Immigration to the United States is numerically limited. This is controlled by an annual allocation of immigrant visa numbers. Each family-based immigrant category and employment-based immigrant category has its own limited immigrant visa number. Additionally, there is a per-country limit of 7 percent of the total immigrant visa numbers.
The maximum number of family-sponsored and employment-based preference visas that can be issued to citizens of any country in a fiscal year. The limits are calculated each fiscal year depending on the total number of family-sponsored and employment-based visas available. No more than 7 percent of the visas may be issued to natives of any one independent country in a fiscal year. Because of the combined workings of the preference system and per-country limits, most countries do not reach this level of visa issuance.

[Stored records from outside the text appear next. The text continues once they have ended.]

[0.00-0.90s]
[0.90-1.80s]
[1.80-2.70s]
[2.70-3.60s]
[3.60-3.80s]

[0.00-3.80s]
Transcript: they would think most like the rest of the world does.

The foreign state of chargeability is a United States immigration concept – it is the country determined to be the applicant's origin. In general, the applicant's country of birth will determine their country of chargeability. For certain applicants born in oversubscribed countries such as India and China, approval to be chargeable to another country can significantly reduce the waiting time for their adjustment of status or consular processing of their green card application. This process is also known as alternate chargeability.

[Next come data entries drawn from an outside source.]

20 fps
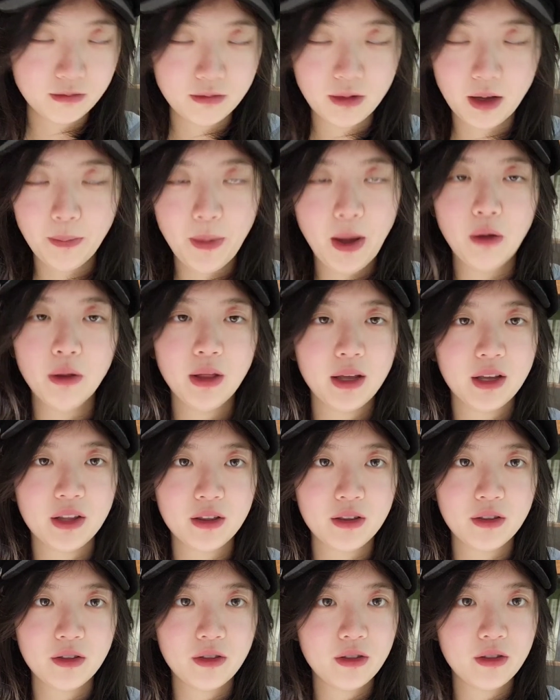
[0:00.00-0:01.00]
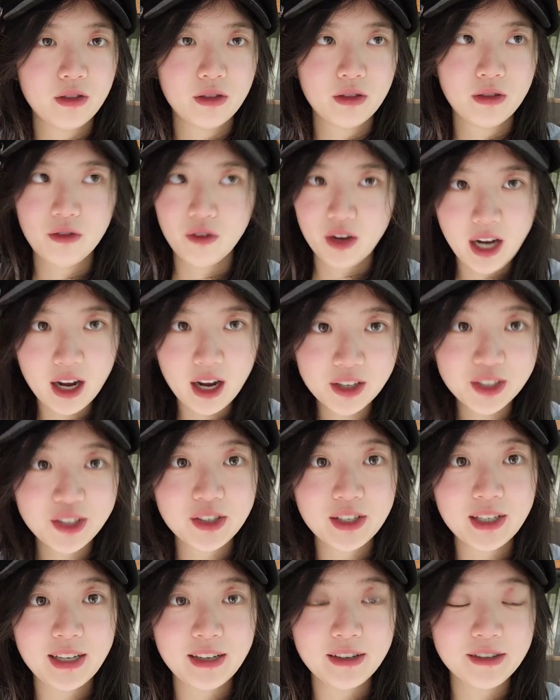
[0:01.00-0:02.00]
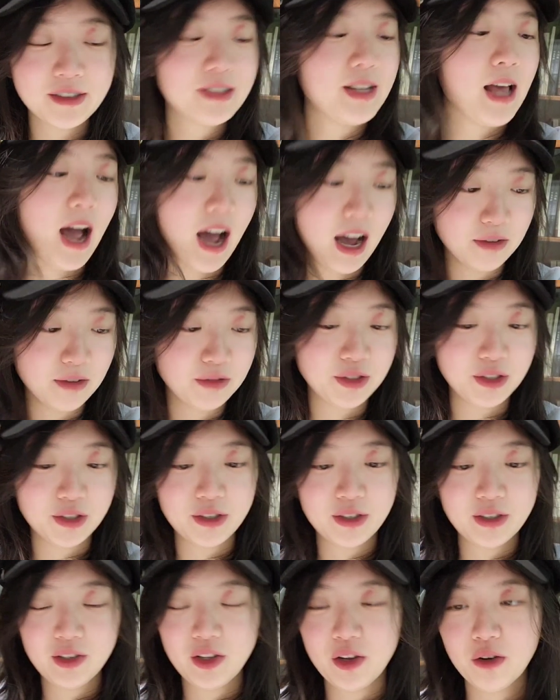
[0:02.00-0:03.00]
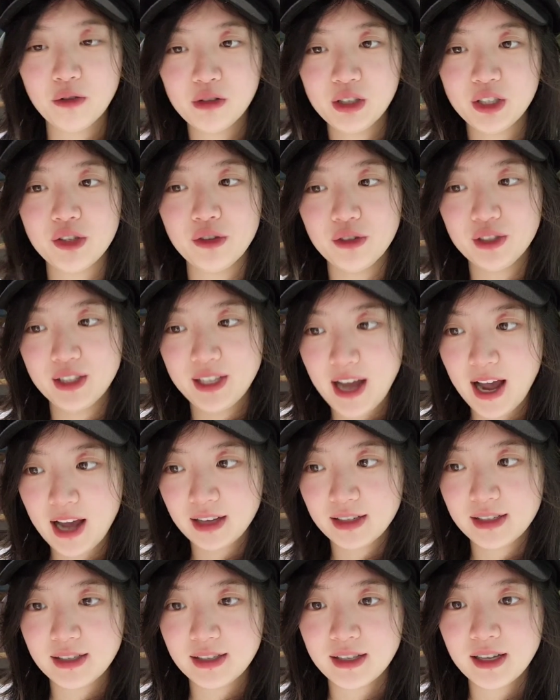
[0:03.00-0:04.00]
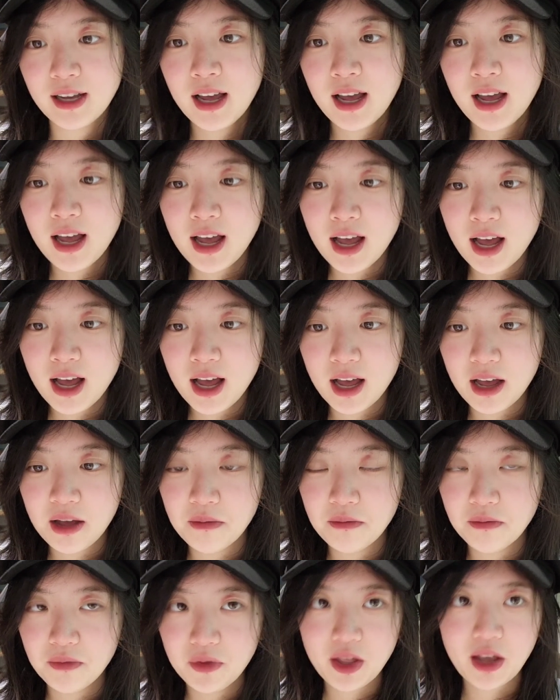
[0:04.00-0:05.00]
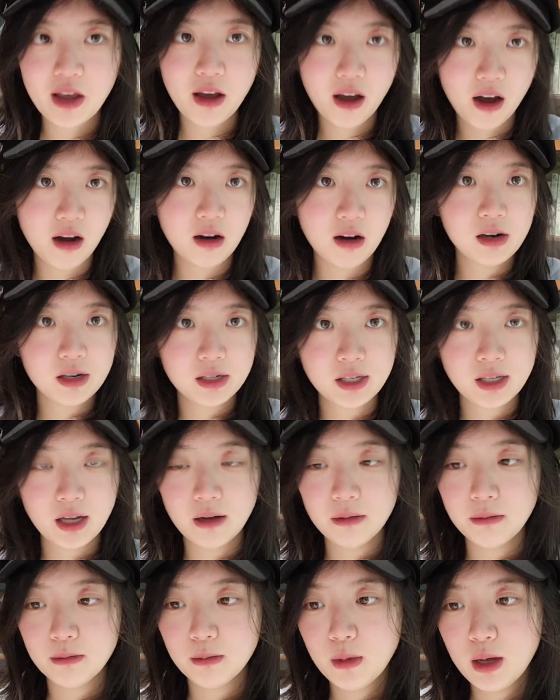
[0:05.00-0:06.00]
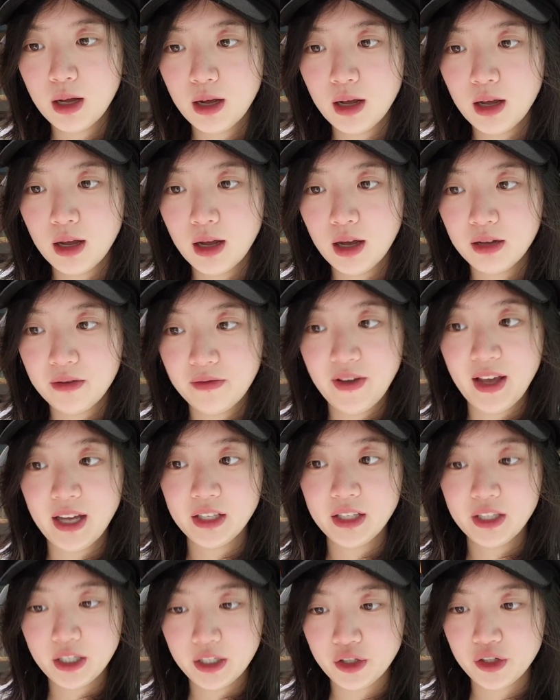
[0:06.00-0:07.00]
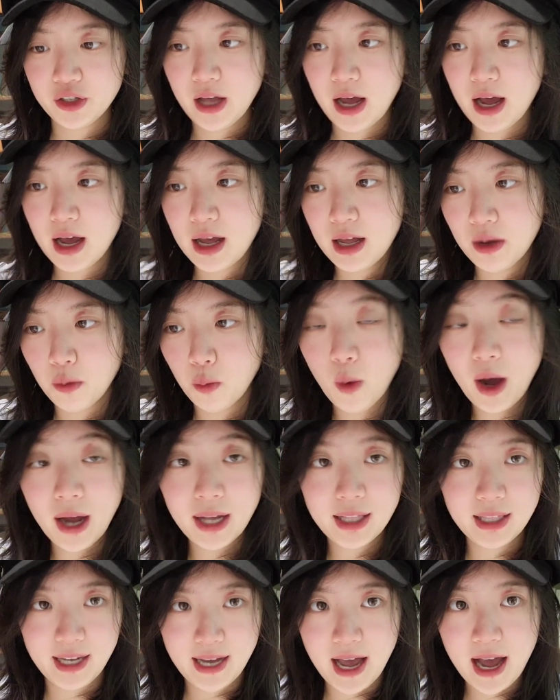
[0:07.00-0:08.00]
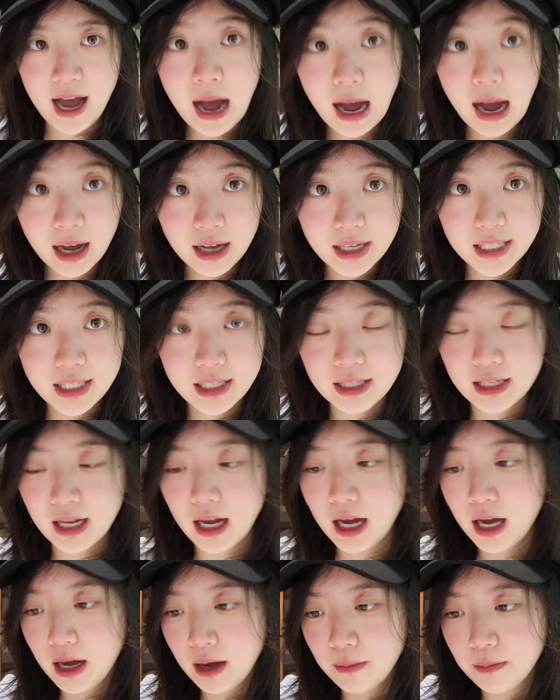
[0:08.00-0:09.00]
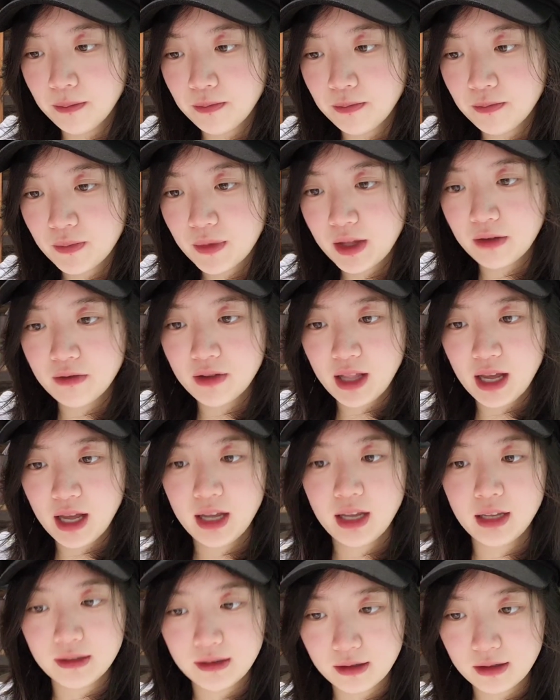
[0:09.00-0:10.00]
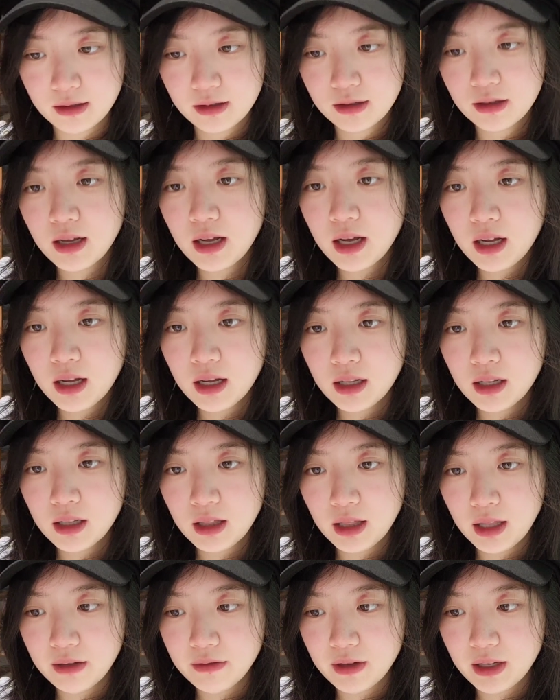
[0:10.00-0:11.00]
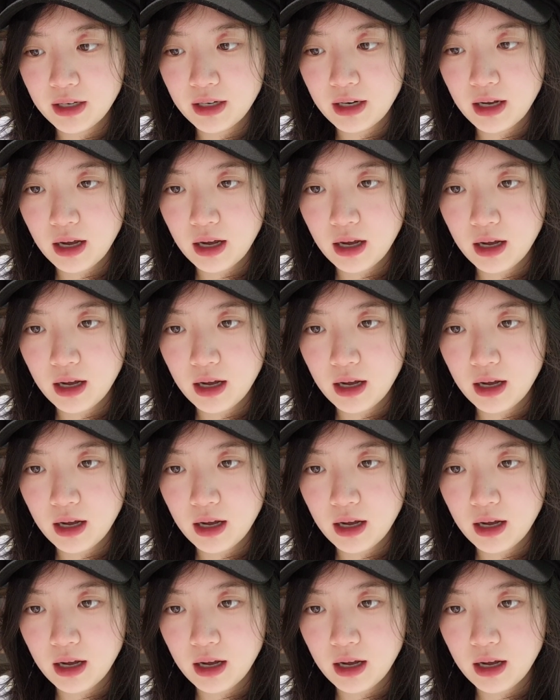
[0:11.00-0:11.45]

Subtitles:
about 300 years after the original text. There are some advantage that Wiley has, given that he's living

The basic rule of chargeability is that one is charged against the quota for the country of his or her birth. This determination is not tied to citizenship or nationality. A person born in a particular country is subject to that country's quota. For example, a potential immigrant is born in India. He subsequently becomes a Canadian citizen. Unless this individual fits within one of the exceptions discussed below, he will still be subject to the backlogged quota for India, even as a Canadian citizen.
In some circumstances, an immigrant can cross-charge to the country available to his or her spouse (provided that the spouse is immigrating also). For example, cross chargeability would usually be available if a person born in India were to marry a person born in Canada. If a U.S. employer filed an employment-based, second-preference (EB2) petition on behalf of the individual born in India, she or he would be able to use the Canadian chargeability, if immigrating with the spouse. Historically, this would mean immediate eligibility for immigration benefits under the Canadian quota, rather than many years of waiting under the heavily-backlogged Indian quota.